Сотрудники повиновались. Смотреть на простых работников в спецодежде было ещё не так весело. Забавнее всего выглядели начальники в деловых костюмах, с трудом разместившиеся на самом высоком шкафу. Жаль, я не мог сфотографировать эту впечатляющую картину для своих друзей. А в прочем, в подобных ситуациях боссы всегда выглядели глупее своих подчиненных из-за напыщенности и презентабельности, и я давно успел к этому привыкнуть.
Люди были так напуганы, что никто не догадался спросить, почему я не мажу лицо шоколадом и не лезу на люстру, раз тоже нахожусь в опасной зоне. Но даже если бы и спросили, я бы за словом в карман не полез — в таких случаях я обычно говорил, что меня защищает мой артефакт.
— Ну, расселись мы, а дальше что? Так и сидеть здесь? — спросил кто-то из начальства, пытаясь скрыть за недовольством свой страх. — Может, ты со своими свяжешься и позовешь подкрепление?
— Рад бы, да не могу. В зоне действия аномалии связи нет.
— А как же тогда остальные узнают, что мы в беде?!
— Для этого существует особый вид связи. Мысленная связь, или по-другому невербальная.
— Это как это? — чуть ли не хором спросили сотрудники.
— Очень просто. В ГалаБезе часто пользуются этим приемом. Вы должны закрыть глаза, сосредоточиться и мысленно попросить помощи у… Фригги. Да, у Фригги. Если сложно делать это мысленно, можете проговаривать вслух. Приступайте.
— И она нас услышит? — недоверчиво спросила сотрудница, вытирая слёзы краем своего фартука.
— Если все будут стараться, то услышит. Это же Фригга.
И вновь никто не посмел ослушаться. Все дружно закрыли глаза и принялись бормотать вполголоса что-то невнятное. А я, убедившись, что на меня никто не смотрит, закрыл лицо руками и принялся сотрясаться от беззвучного смеха, поскольку не мог больше сдерживаться: уж слишком это напоминало всеобщее обострение у пациентов психиатрической лечебницы. Разумеется, мысленный призыв Фригги был такой же глупостью, сочиненной экспромтом, как шоколадные маски и посиделки на шкафах, и потому, когда в коридоре послышались быстрые шаги, и в зал, где все собрались, зашла моя мать в боевых доспехах, я изумился куда больше воспрянувших духом сотрудников.

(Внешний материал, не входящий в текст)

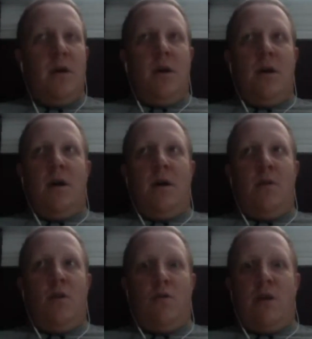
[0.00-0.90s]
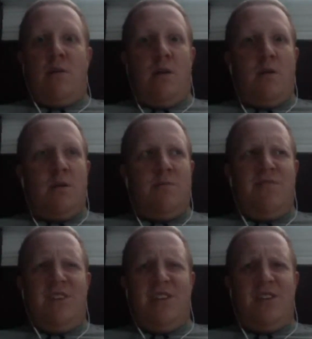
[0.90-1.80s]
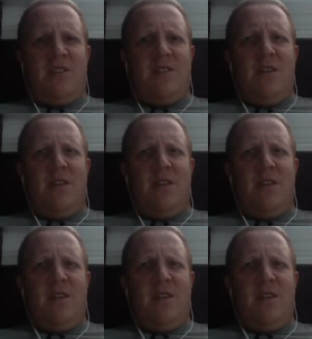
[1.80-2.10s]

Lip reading: Her ground and pound is vicious.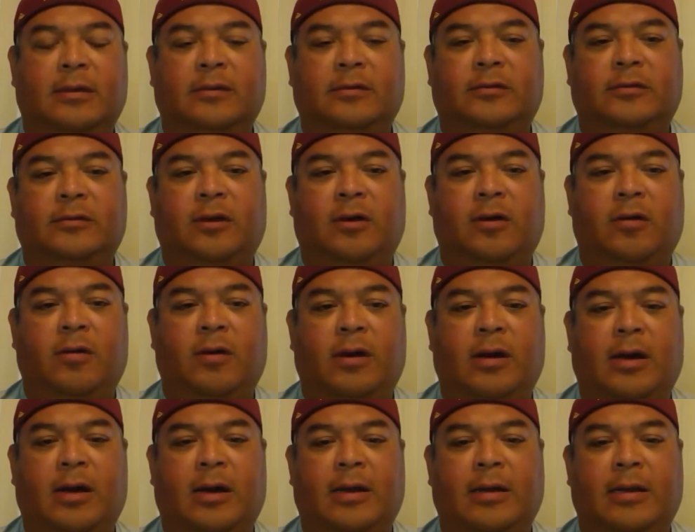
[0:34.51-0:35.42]

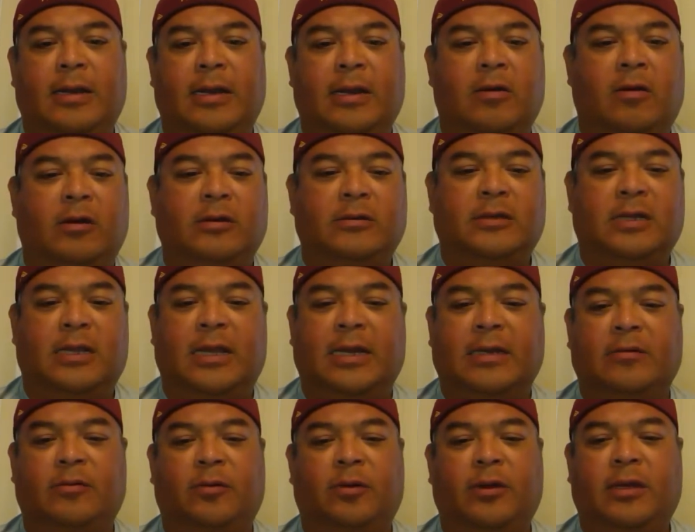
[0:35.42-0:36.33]
So then, of course,
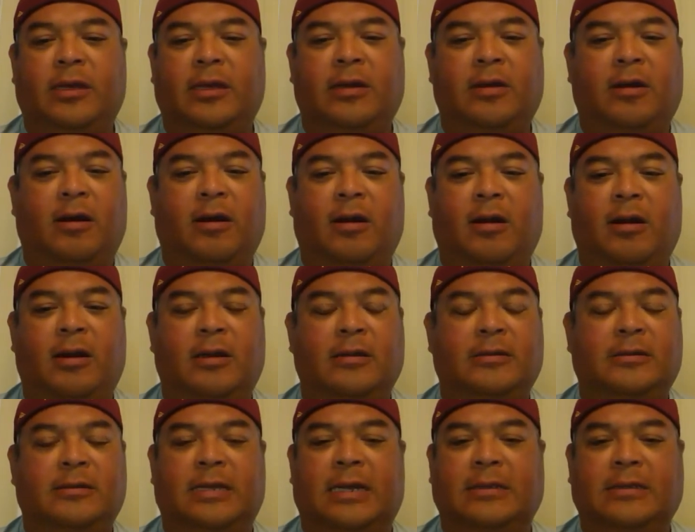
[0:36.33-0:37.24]
collect rookie
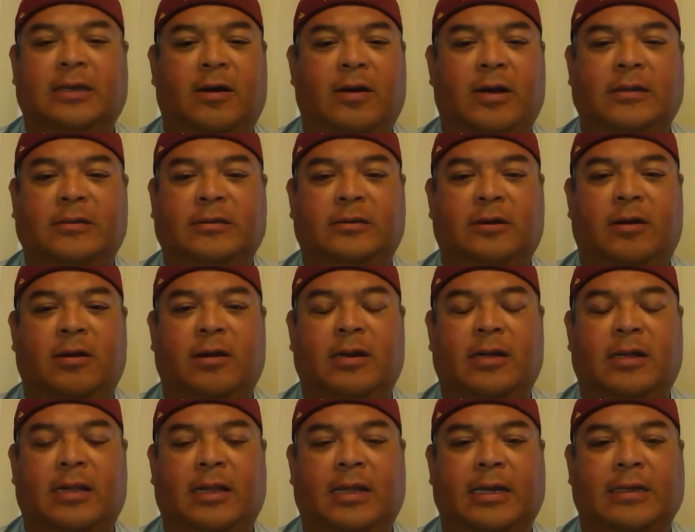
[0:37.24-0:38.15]
cards, and that's how I
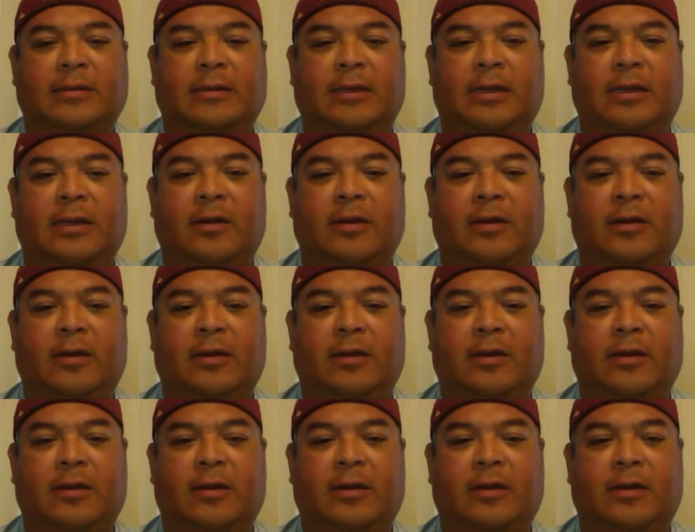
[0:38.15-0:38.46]
started collecting.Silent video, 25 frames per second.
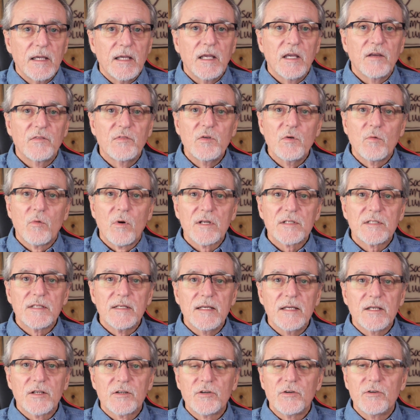If you want
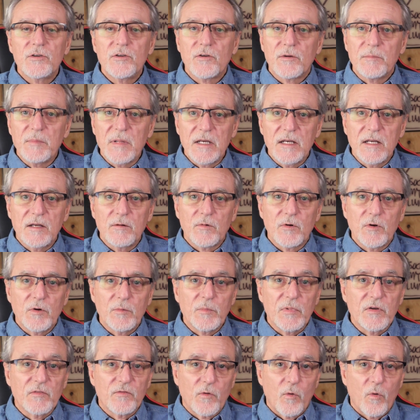to enter your meeting
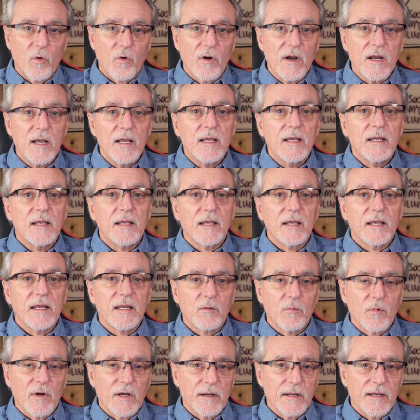room before
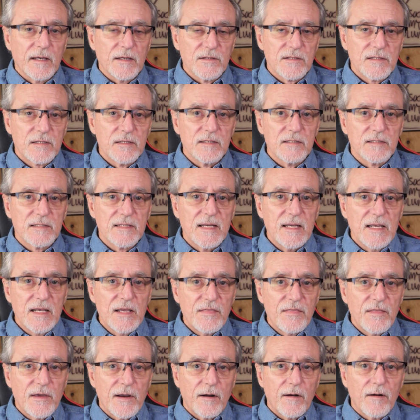anyone else is
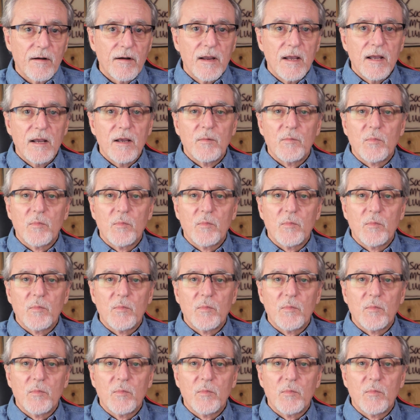in there,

— Вы услышали нас! — радостно кричали работники. — Вы нам поможете!
— Послушайте, мне очень перед вами стыдно, — тут же обратилась к ним Фригга. — Вы оказались в таком нелепом положении по нашей вине. Примите мои глубочайшие извинения.
— А причем здесь вы? — удивился генеральный директор.

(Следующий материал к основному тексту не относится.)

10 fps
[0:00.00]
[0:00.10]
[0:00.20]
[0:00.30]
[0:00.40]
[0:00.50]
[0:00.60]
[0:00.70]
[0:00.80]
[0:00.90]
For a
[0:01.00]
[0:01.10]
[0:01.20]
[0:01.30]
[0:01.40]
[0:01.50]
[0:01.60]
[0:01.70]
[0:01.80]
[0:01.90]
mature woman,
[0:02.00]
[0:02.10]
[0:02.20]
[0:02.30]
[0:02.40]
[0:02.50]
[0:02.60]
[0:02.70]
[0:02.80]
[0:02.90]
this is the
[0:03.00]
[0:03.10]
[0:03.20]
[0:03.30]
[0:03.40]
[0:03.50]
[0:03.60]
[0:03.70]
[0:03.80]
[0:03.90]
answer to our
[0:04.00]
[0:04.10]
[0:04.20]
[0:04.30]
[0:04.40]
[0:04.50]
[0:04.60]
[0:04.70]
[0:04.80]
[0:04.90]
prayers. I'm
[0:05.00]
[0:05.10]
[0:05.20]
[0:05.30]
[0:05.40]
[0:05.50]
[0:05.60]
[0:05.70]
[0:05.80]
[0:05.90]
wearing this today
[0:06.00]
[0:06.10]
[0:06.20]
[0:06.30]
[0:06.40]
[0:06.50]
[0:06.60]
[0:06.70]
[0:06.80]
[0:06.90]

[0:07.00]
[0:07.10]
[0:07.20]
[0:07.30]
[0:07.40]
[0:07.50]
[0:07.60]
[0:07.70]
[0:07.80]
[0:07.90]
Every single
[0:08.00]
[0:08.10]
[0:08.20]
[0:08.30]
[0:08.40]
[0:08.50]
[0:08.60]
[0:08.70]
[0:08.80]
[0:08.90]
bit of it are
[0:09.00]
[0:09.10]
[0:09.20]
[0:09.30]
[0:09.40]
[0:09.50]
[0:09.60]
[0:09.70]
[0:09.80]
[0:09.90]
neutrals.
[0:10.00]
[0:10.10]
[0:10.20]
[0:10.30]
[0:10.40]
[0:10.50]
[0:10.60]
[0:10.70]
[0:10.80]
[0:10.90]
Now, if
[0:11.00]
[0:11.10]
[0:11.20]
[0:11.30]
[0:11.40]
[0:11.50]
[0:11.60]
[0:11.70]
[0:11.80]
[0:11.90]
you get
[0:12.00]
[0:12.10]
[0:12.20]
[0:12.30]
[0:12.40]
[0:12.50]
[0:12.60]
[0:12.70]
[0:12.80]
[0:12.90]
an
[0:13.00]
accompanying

— Всё дело в том, что в Совете Галактической Безопасности работает один… трикстер, который не знает, чем себя занять. Из-за него-то и все несчастья.
— Трикстер? В Совете Галактической Безопасности? — изумленно переспросил директор (дело было на довольно-таки отсталой планете, и потому её жители почти ничего обо мне не знали).
— Ага, — подтвердил я, решив выкрутиться. — Невыносимый тип. Он всех в ГалаБезе уже до ручки довёл, а меня в особенности. Он, значит, развлекается и создает аномалию, а мне, честному сотруднику, приходится нестись сюда на всех парах и спасать положение!
— Пошли уже отсюда, честный сотрудник! — позвала меня мама, которая, кажется, никак не могла решить, что ей следует делать — сердиться или смеяться.
— Эй, а как же наша аномалия? — испугались кондитеры.
Мама молча посмотрела на меня, как бы говоря глазами: «Ты эту игру начал, ты и заканчивай. Я вмешиваться не буду».
— Аномалии больше нет, Фригга её устранила, — не моргнув глазом, сообщил я.